Action item> From the records below, find each line with the string "second" and copy it.

Supplied data>
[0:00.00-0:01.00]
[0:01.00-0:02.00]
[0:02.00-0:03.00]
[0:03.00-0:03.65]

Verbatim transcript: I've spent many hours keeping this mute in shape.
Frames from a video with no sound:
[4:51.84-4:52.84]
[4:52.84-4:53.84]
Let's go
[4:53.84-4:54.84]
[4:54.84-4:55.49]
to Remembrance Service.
--
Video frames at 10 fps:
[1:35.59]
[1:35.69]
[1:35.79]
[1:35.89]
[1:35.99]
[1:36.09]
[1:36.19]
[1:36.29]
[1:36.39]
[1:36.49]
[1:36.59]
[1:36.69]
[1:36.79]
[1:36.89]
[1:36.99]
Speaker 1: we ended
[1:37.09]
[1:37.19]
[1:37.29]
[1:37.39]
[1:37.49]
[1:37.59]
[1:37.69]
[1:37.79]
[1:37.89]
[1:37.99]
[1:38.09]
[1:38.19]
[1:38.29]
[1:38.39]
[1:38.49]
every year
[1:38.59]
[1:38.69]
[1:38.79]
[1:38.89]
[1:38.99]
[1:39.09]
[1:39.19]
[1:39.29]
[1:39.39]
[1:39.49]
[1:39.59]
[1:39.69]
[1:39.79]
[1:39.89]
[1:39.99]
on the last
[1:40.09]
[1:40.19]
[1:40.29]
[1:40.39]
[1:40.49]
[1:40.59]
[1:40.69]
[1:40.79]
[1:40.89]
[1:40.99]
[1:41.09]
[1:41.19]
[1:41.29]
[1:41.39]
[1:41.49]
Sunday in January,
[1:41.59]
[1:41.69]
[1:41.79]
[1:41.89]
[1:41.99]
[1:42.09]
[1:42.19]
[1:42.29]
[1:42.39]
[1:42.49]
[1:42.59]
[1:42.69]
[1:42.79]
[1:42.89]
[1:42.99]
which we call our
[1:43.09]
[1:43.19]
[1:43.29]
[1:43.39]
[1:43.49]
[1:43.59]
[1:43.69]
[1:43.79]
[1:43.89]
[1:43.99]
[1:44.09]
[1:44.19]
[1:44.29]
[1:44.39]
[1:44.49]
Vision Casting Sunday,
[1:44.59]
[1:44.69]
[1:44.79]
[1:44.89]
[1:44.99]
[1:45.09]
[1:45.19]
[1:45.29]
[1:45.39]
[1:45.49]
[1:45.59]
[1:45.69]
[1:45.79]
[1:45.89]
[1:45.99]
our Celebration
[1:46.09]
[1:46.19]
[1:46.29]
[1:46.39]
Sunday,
...
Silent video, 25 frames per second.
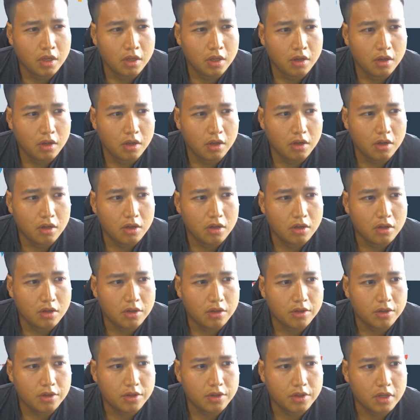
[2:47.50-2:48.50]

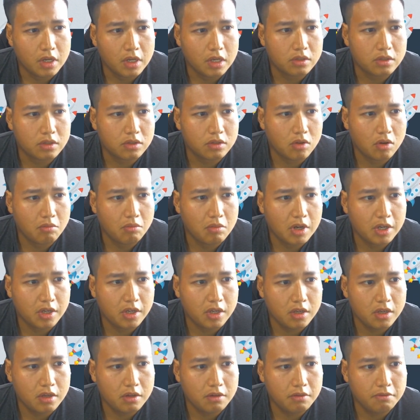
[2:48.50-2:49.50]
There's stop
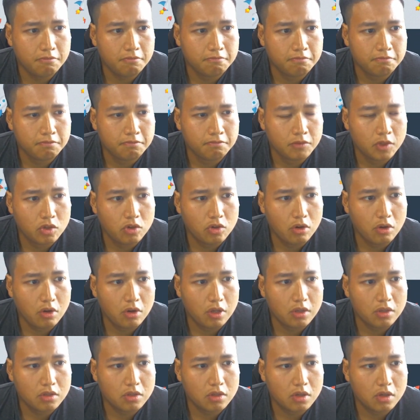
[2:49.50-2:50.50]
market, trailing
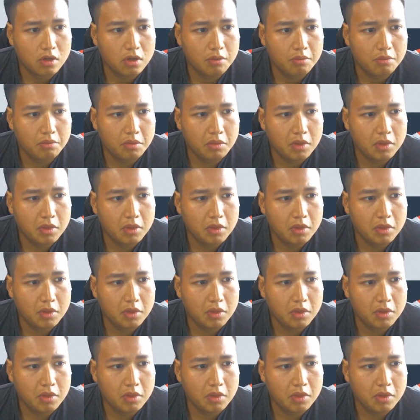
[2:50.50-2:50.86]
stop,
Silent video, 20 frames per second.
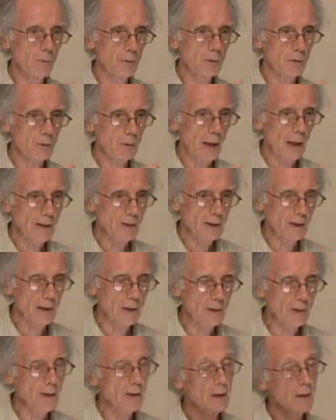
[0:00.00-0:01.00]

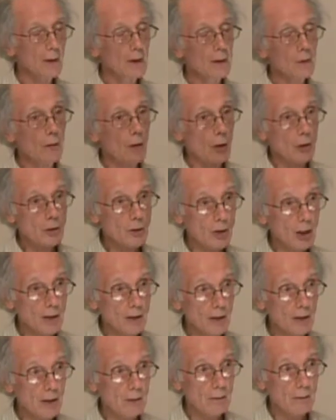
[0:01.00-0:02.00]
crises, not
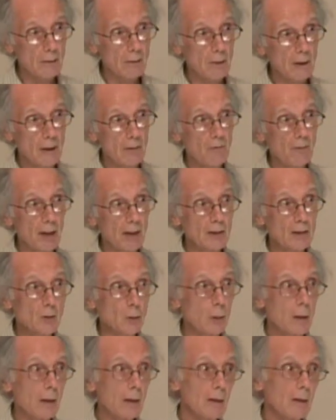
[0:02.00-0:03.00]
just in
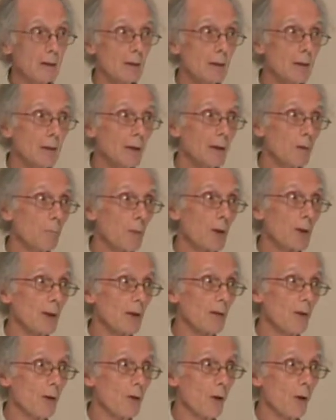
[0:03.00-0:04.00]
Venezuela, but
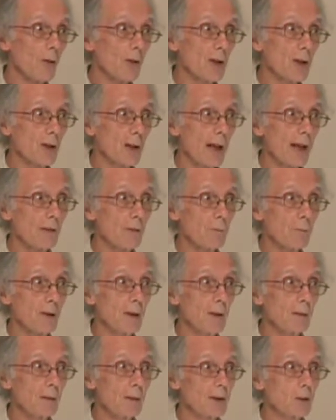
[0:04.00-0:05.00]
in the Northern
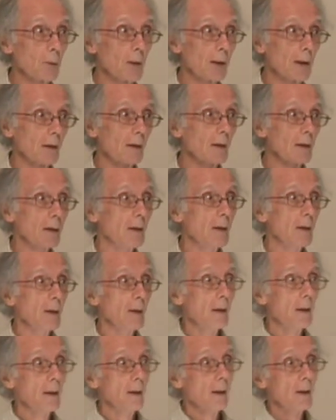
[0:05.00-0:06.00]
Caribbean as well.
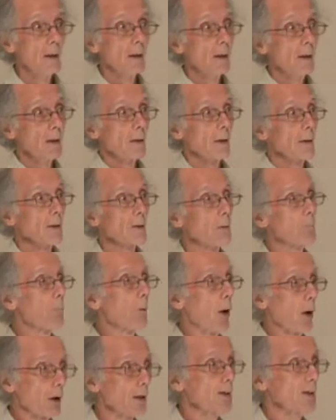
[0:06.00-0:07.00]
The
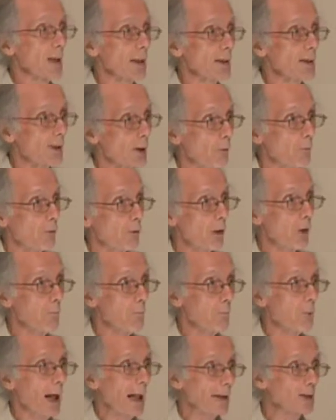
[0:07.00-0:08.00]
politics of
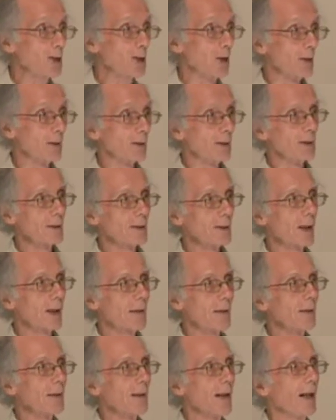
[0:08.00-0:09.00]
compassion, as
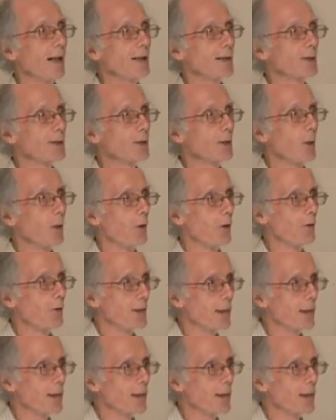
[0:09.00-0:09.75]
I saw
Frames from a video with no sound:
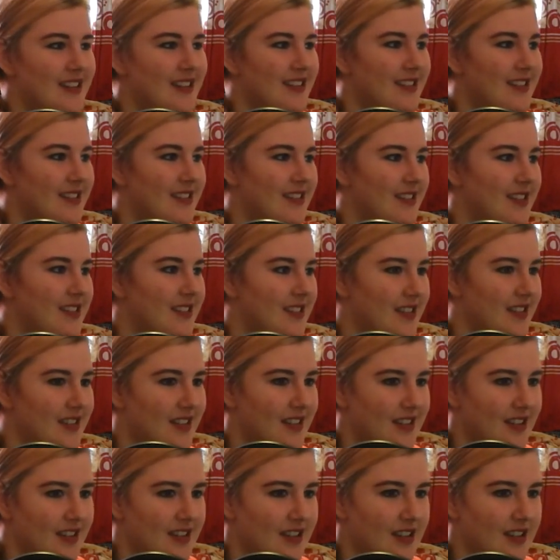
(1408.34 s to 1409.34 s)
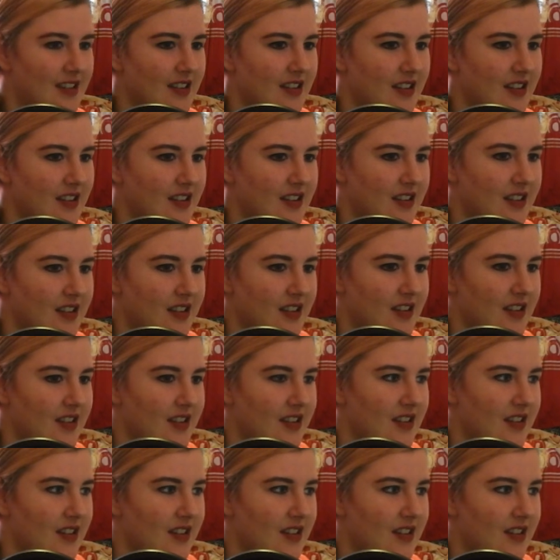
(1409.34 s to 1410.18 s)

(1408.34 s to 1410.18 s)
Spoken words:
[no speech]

Task response>
Silent video, 25 frames per second.
Silent video, 20 frames per second.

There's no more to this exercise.